Finance AI is a personal financial management system powered by AI, where users manage accounts, transactions, budgets, investments, and rewards programs (Livelo, Dotz, etc.) all in one place, with intelligent insights generated by LLM.
Finance AI is a personal finance management application that treats finance as a true digital product, not just a pretty spreadsheet. The idea is to centralize the management of bank accounts, transactions, monthly budgets, investments, and rewards programs (such as Livelo and Dotz) in one place, while an AI layer analyzes usage patterns and supports user decision-making.

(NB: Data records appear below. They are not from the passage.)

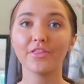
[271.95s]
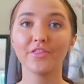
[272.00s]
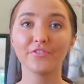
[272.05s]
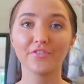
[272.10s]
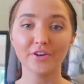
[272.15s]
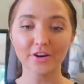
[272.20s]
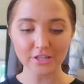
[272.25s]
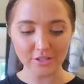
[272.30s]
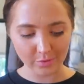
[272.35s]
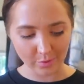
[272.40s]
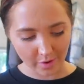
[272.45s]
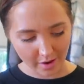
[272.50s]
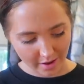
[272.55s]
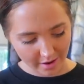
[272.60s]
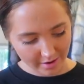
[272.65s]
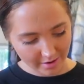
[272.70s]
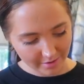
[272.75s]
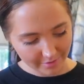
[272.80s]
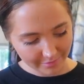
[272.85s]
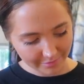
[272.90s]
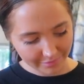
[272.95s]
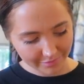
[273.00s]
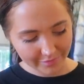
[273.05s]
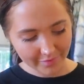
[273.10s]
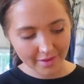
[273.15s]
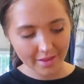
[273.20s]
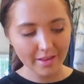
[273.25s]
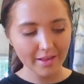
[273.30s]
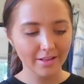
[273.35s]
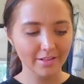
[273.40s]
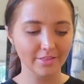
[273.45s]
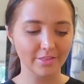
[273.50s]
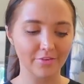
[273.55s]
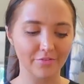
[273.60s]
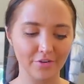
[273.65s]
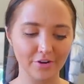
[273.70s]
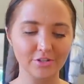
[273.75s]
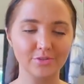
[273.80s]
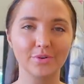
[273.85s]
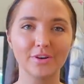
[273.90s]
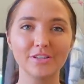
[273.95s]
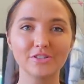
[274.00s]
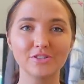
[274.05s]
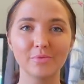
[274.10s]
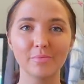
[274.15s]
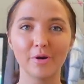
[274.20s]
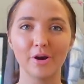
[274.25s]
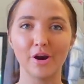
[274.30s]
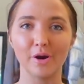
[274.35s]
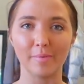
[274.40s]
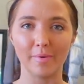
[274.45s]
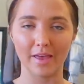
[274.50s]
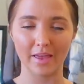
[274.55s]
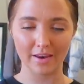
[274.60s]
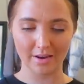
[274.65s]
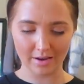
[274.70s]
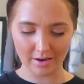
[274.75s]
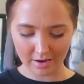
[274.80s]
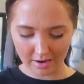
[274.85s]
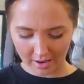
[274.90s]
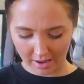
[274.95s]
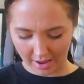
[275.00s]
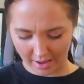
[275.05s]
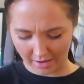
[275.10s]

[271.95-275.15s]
The first one the first one is from Urban.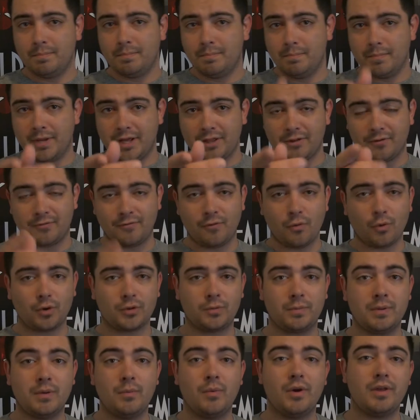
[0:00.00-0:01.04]
May the
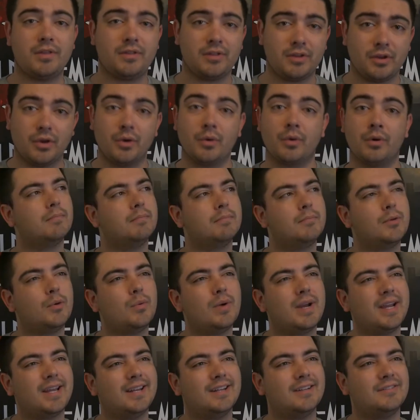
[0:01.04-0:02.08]
fourth be with you. But
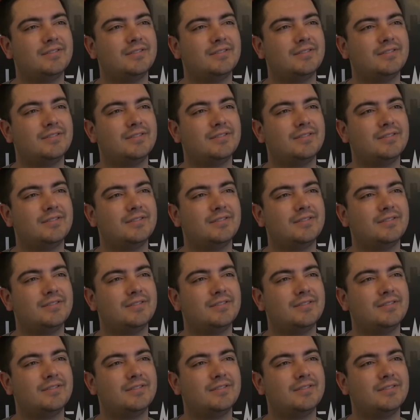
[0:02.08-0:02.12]
wait,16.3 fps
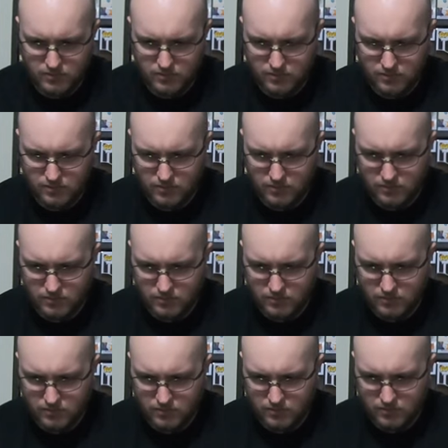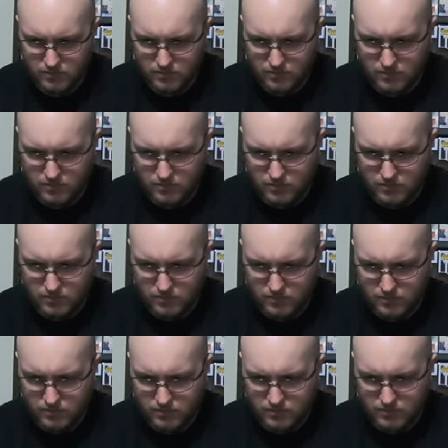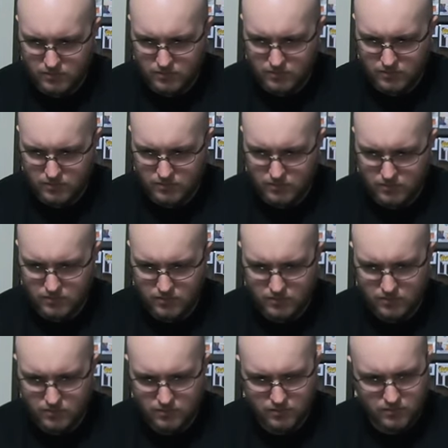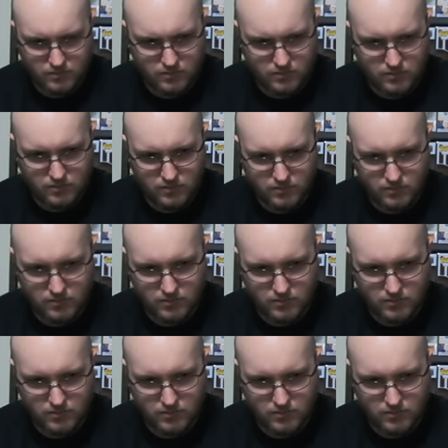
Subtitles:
The person shown says nothing.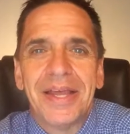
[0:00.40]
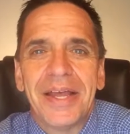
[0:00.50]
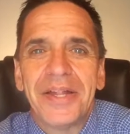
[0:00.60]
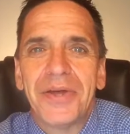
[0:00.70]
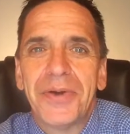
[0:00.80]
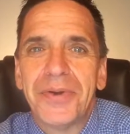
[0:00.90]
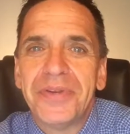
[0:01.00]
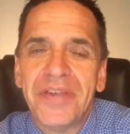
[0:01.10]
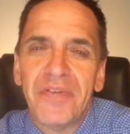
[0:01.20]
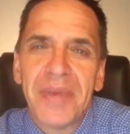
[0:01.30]
Hello,
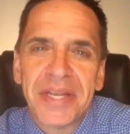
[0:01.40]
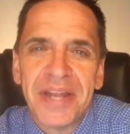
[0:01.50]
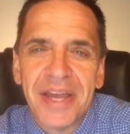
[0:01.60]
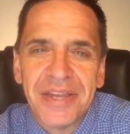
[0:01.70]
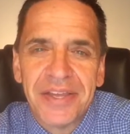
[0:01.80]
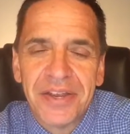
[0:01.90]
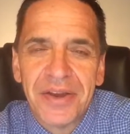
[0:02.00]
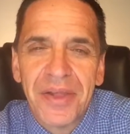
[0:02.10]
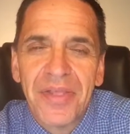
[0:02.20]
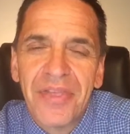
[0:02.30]
David McKnight here.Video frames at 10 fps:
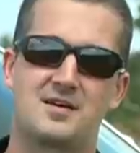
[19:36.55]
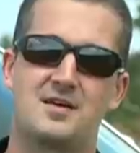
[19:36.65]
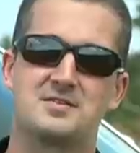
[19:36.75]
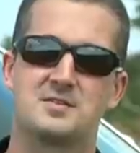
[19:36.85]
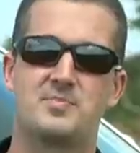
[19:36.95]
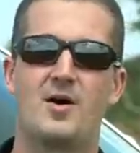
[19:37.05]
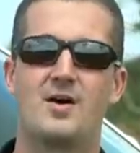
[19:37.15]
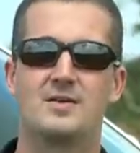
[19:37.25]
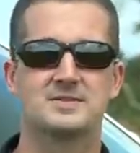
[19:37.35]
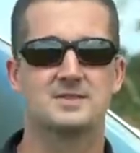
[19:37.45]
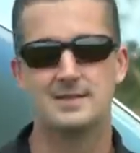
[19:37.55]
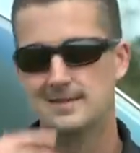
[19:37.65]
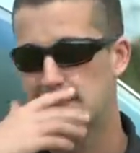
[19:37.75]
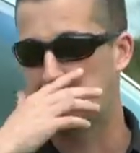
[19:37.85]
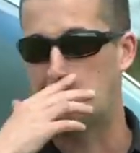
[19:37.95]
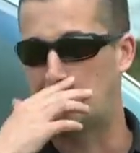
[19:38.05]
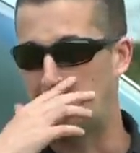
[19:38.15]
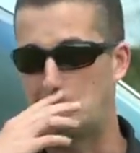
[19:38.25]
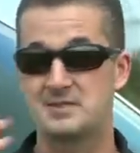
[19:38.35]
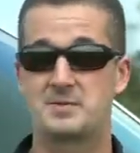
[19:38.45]
causes pause.
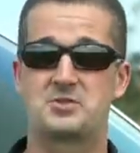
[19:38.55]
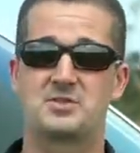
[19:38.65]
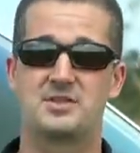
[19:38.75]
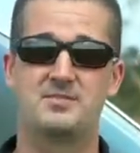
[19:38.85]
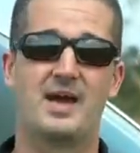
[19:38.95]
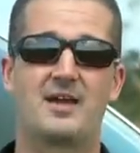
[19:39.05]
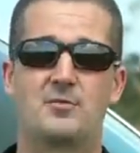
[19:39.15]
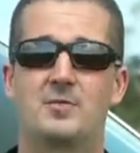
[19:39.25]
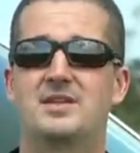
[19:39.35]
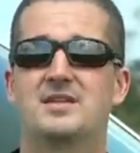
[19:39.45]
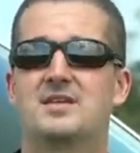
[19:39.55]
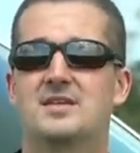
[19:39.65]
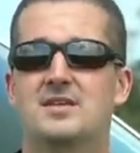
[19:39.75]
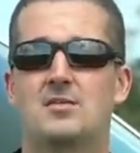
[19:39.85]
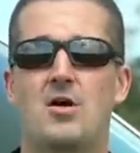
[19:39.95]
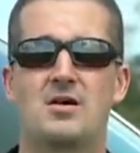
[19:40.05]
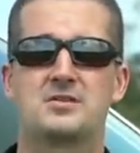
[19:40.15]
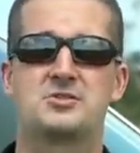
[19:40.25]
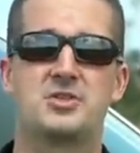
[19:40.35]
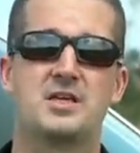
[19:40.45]
Uh, especially back when the
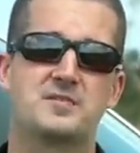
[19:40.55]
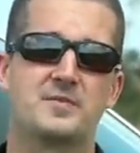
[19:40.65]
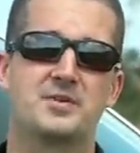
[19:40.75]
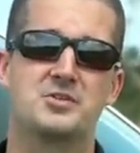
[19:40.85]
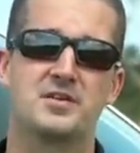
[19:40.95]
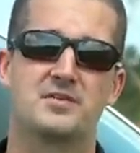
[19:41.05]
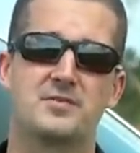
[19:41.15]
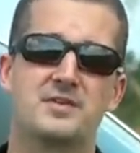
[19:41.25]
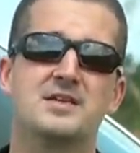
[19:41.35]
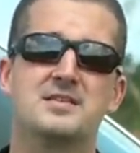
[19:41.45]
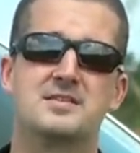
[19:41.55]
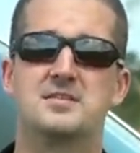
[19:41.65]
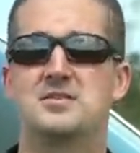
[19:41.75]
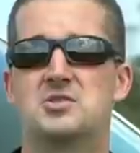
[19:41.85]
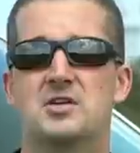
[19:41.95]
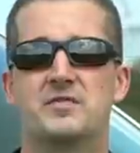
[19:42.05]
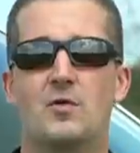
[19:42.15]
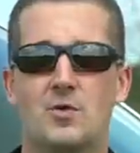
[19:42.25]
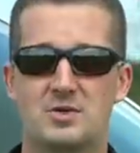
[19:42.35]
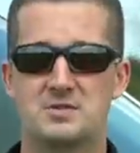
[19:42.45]
Glocks changed from the Gen 3s to the Gen
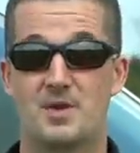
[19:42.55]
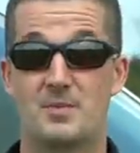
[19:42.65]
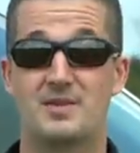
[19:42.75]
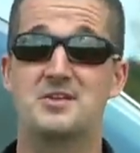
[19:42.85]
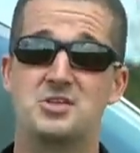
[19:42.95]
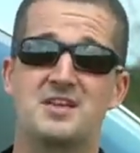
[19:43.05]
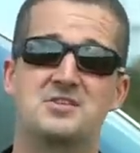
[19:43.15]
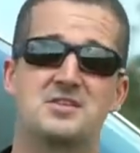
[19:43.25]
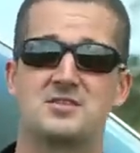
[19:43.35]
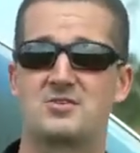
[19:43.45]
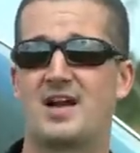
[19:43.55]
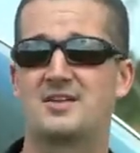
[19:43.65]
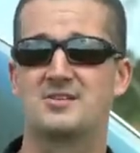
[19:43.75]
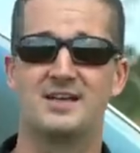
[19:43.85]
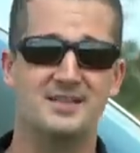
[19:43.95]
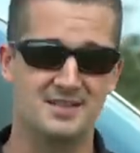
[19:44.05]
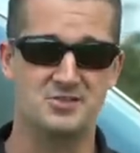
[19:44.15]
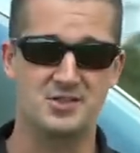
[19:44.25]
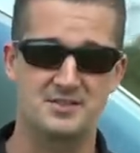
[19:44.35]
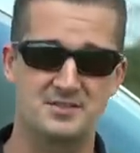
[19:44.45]
4s. Remember they changed the extractor and the
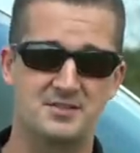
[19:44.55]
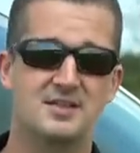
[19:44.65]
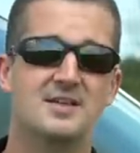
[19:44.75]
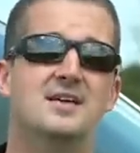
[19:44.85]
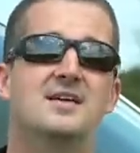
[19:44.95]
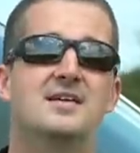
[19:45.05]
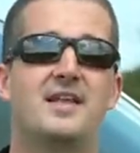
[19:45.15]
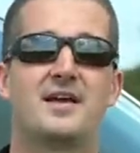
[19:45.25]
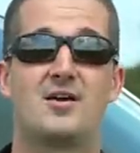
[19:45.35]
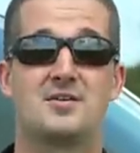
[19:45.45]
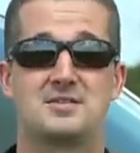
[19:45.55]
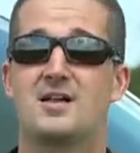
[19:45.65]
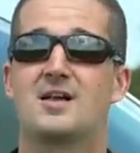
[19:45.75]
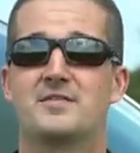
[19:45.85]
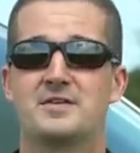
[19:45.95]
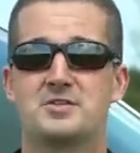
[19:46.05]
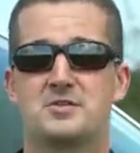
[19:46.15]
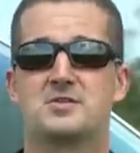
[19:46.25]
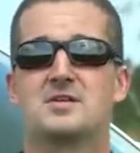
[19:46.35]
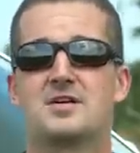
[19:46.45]
ejector. That caused a lot of
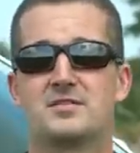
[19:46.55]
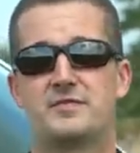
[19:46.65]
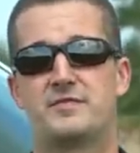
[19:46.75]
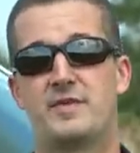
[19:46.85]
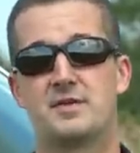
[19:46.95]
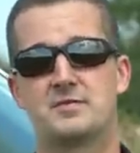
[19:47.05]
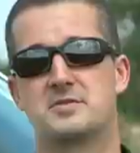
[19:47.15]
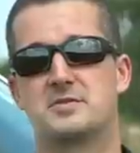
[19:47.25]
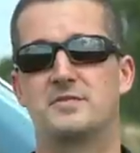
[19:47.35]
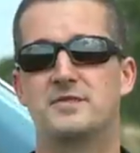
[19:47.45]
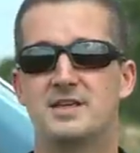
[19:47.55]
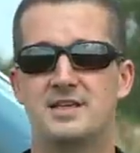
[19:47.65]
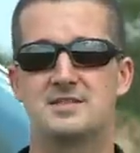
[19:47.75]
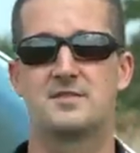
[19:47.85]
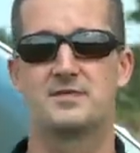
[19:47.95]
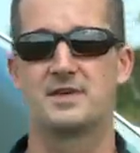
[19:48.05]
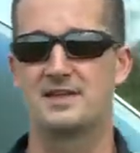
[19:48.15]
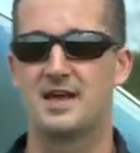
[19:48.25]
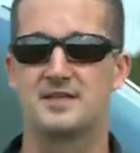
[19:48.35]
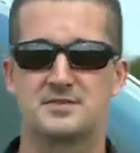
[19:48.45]
issues, a lot of failures to feed, stuff like
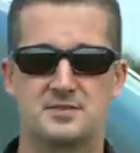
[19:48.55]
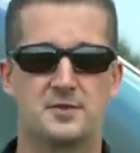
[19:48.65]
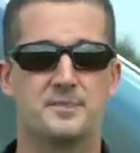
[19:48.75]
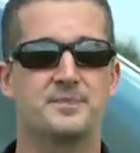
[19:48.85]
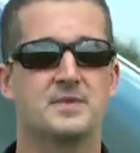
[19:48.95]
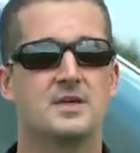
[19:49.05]
that. So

From an architectural standpoint, the project was built on Next.js 15 + TypeScript, following a Domain Modules approach inspired by Clean Architecture and DDD. Each business area (accounts, transactions, budgets, investments, AI, points) is isolated in its own module, with well-defined services, Zod schemas, and types, facilitating maintenance, testing, and future evolution. The data layer is abstracted via the Repository Pattern, using Firebase Firestore as the main database, and all business logic is SSR-safe, without depending on browser APIs.
AI integration is achieved through an AI Tools Layer, which exposes specific tools for: automatically categorizing transactions, generating financial insights, analyzing spending patterns, and suggesting budget adjustments. This layer communicates with an external LLM (OpenAI) and is designed to be extensible, allowing the inclusion of new tools in the future without directly coupling the application to the AI implementation.
In addition to features, Finance AI also explores good engineering practices:
– 📚 ADR (Architectural Decision Records) to record important decisions
– ✅ Health checks and smoke tests to validate the application's integrity
– 🧪 Runtime validation with Zod on all domain entries
– 🎨 Tailwind CSS + shadcn/ui to build a consistent and scalable interface
This project is simultaneously an evolving product and an engineering laboratory, where I explore how to combine clean architecture, a well-modeled domain, and AI applied to a real-world problem: managing money better.